The lines to return run from the one containing "[0:02.00-0:03.00]" through the end of the material; give them exactly and leave out the pictures.

== EXERCISE MATERIALS ==

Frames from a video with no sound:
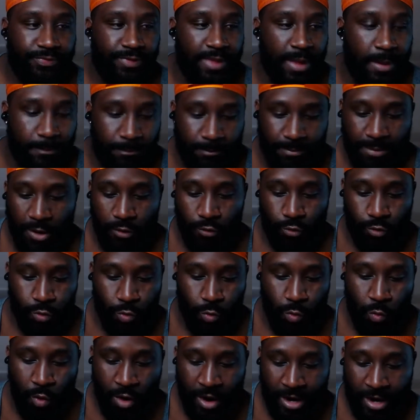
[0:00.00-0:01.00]
both
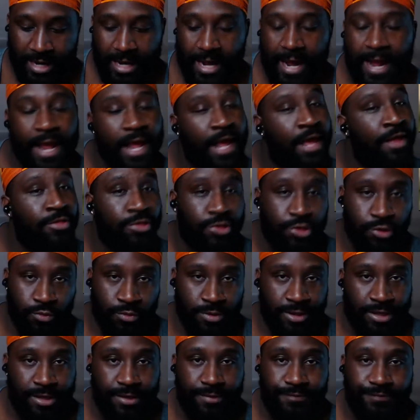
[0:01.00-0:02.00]
1 and
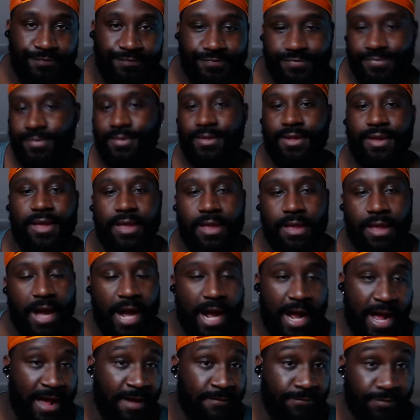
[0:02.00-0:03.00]
3. I
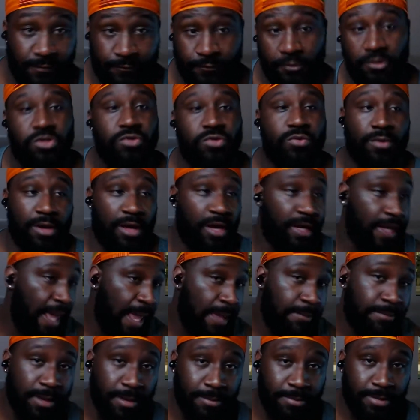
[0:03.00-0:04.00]
have the first one on
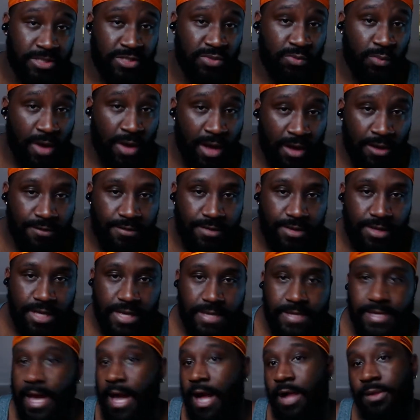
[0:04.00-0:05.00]
GameCube as well.
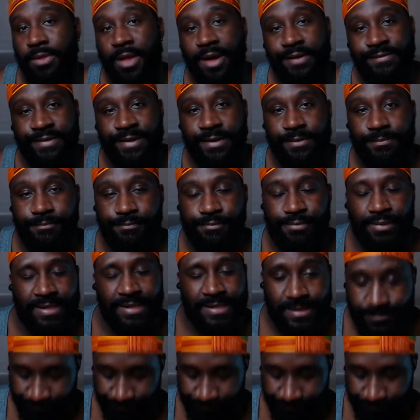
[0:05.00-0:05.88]
I love it, but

===

__SOLUTION TO THIS PROBLEM__
[0:02.00-0:03.00]
3. I
[0:03.00-0:04.00]
have the first one on
[0:04.00-0:05.00]
GameCube as well.
[0:05.00-0:05.88]
I love it, but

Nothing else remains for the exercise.